As global memory is not cached, it is important to know about the texture and constant memory spaces available in the
CUDA architecture as well. These memories are cached and are ideally suited for memory that is going to be loaded
once and then accessed in a read-only fashion. Our lookup table falls perfectly into this scenario. Our original
implementation used global memory to store the lookup table, but by accessing the data using a 1D texture, the
“solve_image” kernel’s running time was cut by 50%. As this kernel is called twice per iteration of the algorithm (12
times in all), the improvement in this one kernel reduced the total running time by 5%.
3.5 Parallel execution
Running algorithms in parallel is the core of GPU computing. Serial operations can probably best be executed on the
CPU, while parallel portions can usually be efficiently mapped to the GPU, provided some care is taken to maximize the
parallelism given its fixed resources. We have already discussed one standard optimization technique regarding
parallelism and that is overlapping memory transfers between the host machine and the GPU device with other work.

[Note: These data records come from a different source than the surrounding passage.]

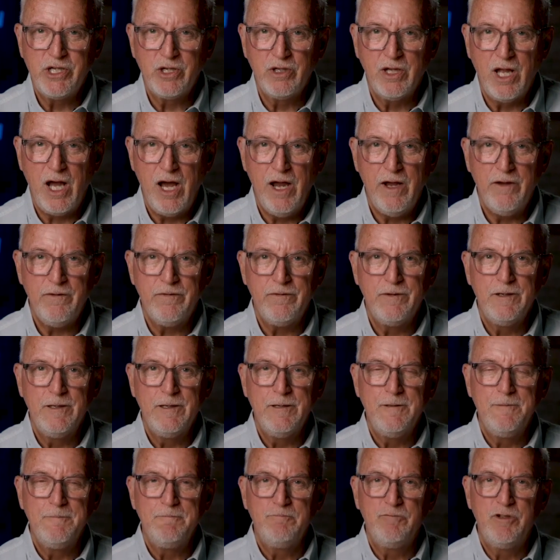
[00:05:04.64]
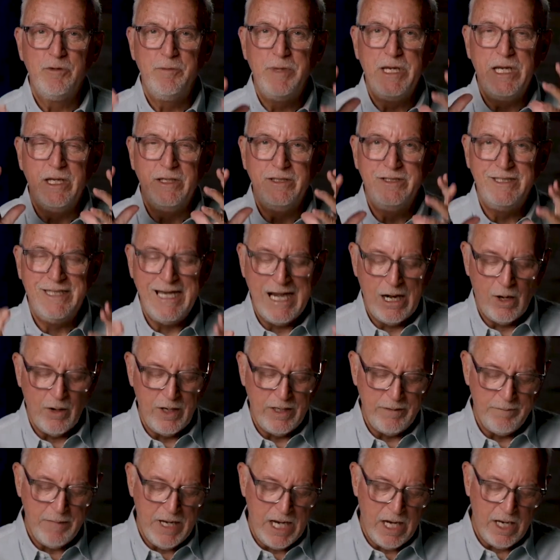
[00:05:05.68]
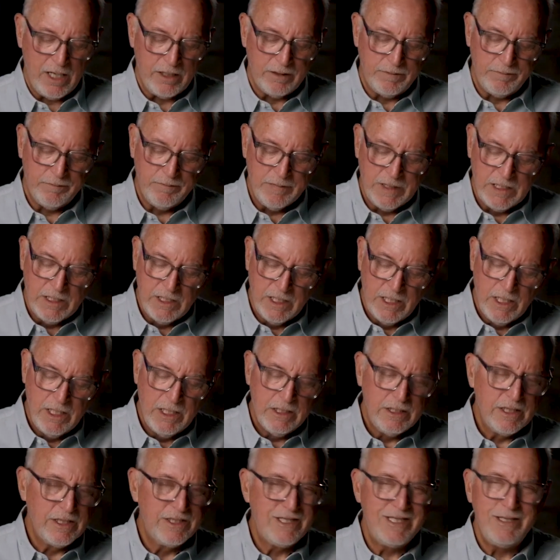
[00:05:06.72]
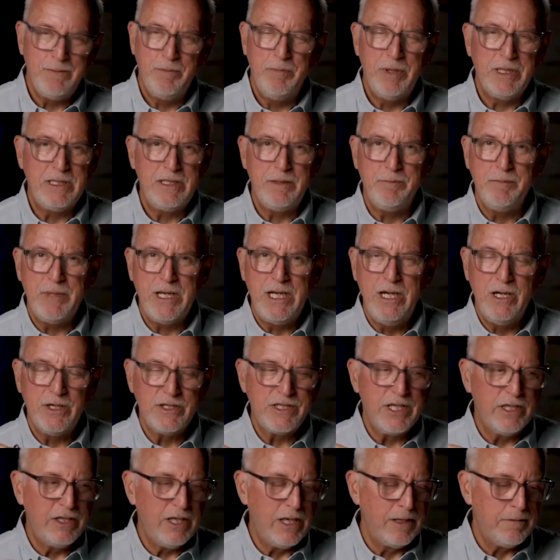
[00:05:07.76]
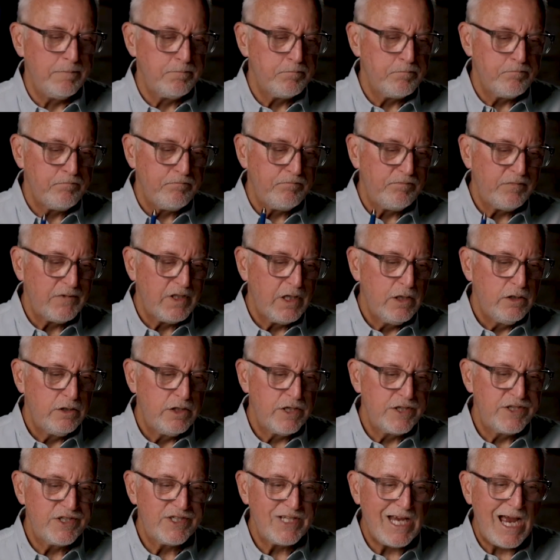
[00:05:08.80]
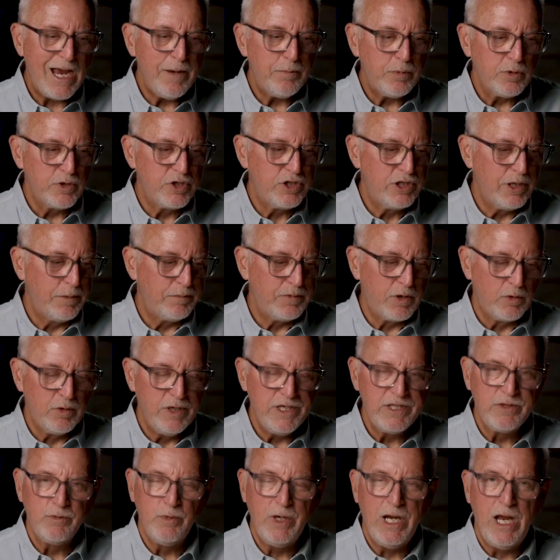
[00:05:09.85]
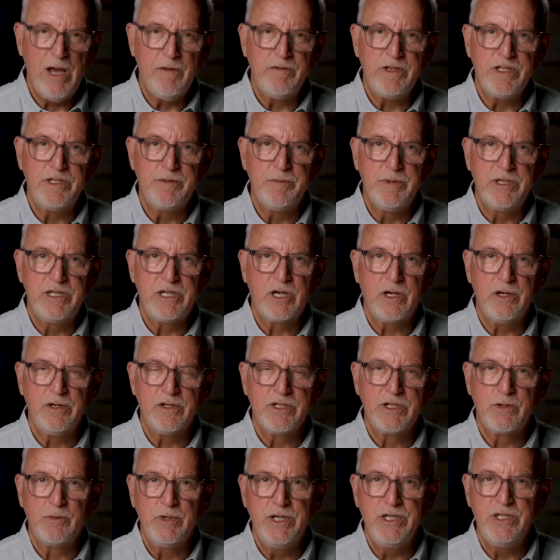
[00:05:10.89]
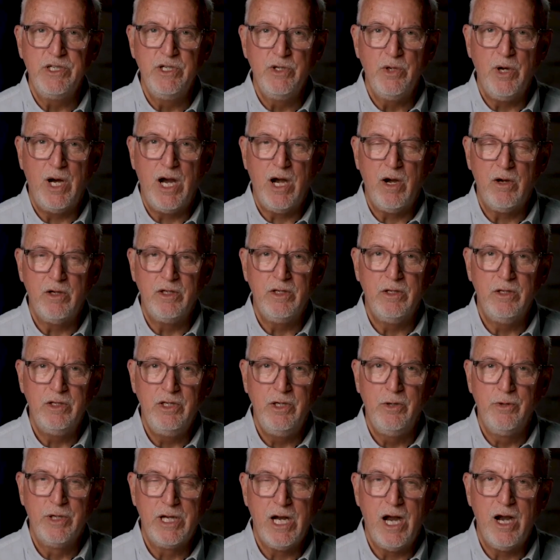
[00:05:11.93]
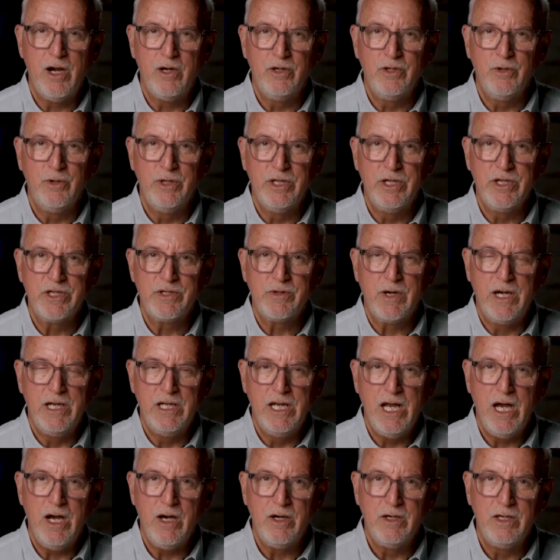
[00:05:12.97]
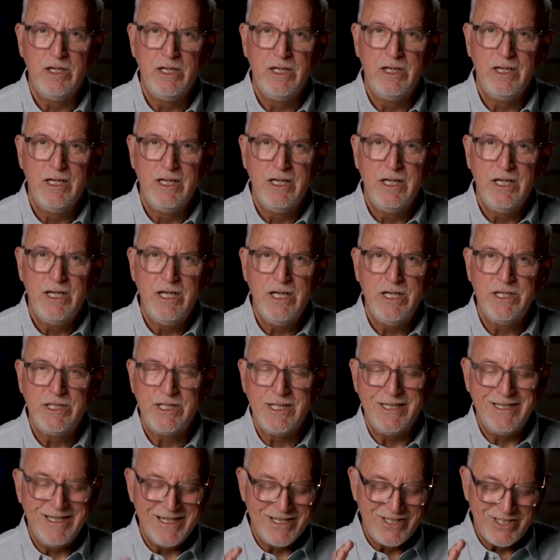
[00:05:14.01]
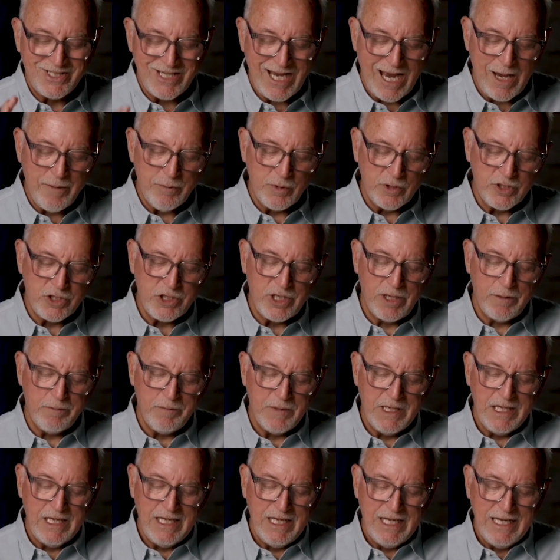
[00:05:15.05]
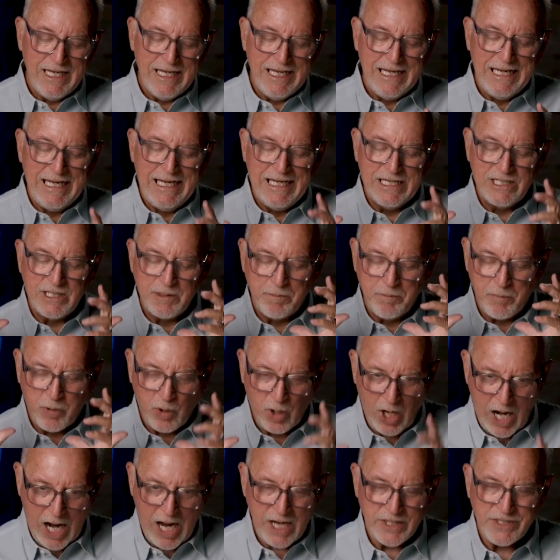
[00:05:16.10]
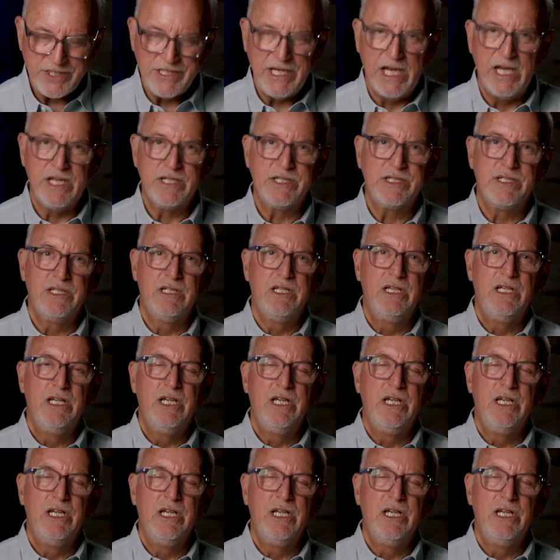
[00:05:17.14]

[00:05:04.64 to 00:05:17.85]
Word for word: your life to be a daring man. But, see, but, but here's the thing discipleship, the reason we have these materials, the reason you, are, you and I are doing this right now, is that discipleship is a process.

These asynchronous copies allow kernels to be executing on data already loaded onto the device, while new data is
copied over to it, effectively hiding the latency involved in the data copy.
For GPU devices with CUDA compute capability 1.x, only one kernel can be executed at a time, although the kernels are
run in multiple thread blocks. To keep the multiprocessors busy on the GPU, there should be at least as many thread
blocks as there are multiprocessors, but ideally there will be more in order to hide the latency that exists when a warp (a
grouping of 32 threads) is not ready to execute it’s next instruction, e.g. if it must wait for data to be loaded from global
memory or some other operations to complete. When one warp stalls, another warp can be quickly scheduled to execute
and effectively hide the latency of the memory access.
In our implementation, we have maximized the number of warps and thread blocks that are running on the GPU by
carefully managing the limited GPU resources, including registers and shared memory that are common to each thread
block. By carefully rewriting our GPU kernels, and in some cases subdividing them into smaller kernels, we were able
to reduce the number of registers and shared memory needed, thereby increasing the number of blocks that could be
executed in parallel. One immediate benefit of using floats instead of doubles is that the number of registers used was
cut in half. Another means of reducing the number of registers was by eliminating temporary variables that were
convenient when writing the code, but not strictly necessary for correct execution. For example, by reordering some of
the computations in one kernel, we could avoid several temporary variables that increased our register use.
To determine how many registers and how much shared memory were used by each kernel, we ran our code through the
CVP, which automatically reports these statistics. We could then plug this information into the CUDA Occupancy
Calculator to determine where the bottlenecks were and how we could best increase the amount of parallelism in the
kernels. The Occupancy Calculator is really just a simple spreadsheet that computes this information for you once you
have entered only four pieces of information: CUDA compute capability of the GPU, number of threads per block,
registers needed per thread, and shared memory needed per thread. Only the first item is completely determined by the
graphics hardware you have, while the three remaining items can be influenced by the user and the implementation.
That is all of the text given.